EXERCISE BRIEF. Find how many lines in the data below mention "with". Give the number only.

DATA PROVIDED.
_ _ _ _

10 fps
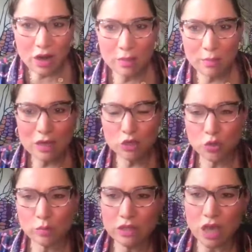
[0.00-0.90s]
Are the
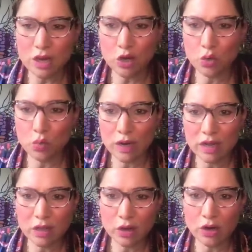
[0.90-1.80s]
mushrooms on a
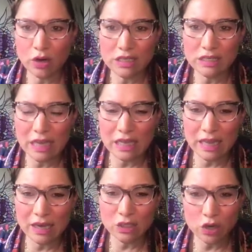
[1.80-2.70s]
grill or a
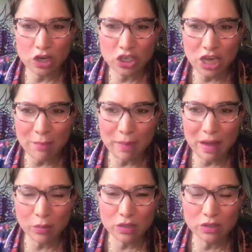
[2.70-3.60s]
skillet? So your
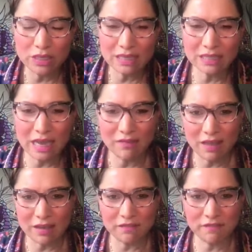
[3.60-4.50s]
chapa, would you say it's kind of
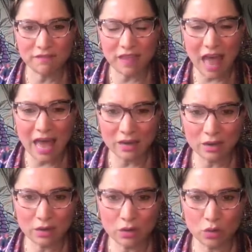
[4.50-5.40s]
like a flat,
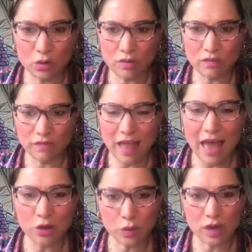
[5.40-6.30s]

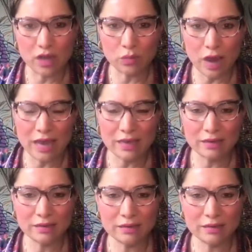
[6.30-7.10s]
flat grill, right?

_ _ _ _

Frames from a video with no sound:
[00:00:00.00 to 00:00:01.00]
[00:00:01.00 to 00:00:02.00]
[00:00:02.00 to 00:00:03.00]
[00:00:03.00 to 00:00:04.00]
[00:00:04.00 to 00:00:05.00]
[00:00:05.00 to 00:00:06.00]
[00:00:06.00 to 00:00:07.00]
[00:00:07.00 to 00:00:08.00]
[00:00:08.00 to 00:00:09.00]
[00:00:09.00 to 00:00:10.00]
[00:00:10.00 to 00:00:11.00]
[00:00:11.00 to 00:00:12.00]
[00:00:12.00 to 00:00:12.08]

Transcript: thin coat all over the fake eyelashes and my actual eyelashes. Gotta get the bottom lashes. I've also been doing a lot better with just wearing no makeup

_ _ _ _

TASK OUTPUT. 2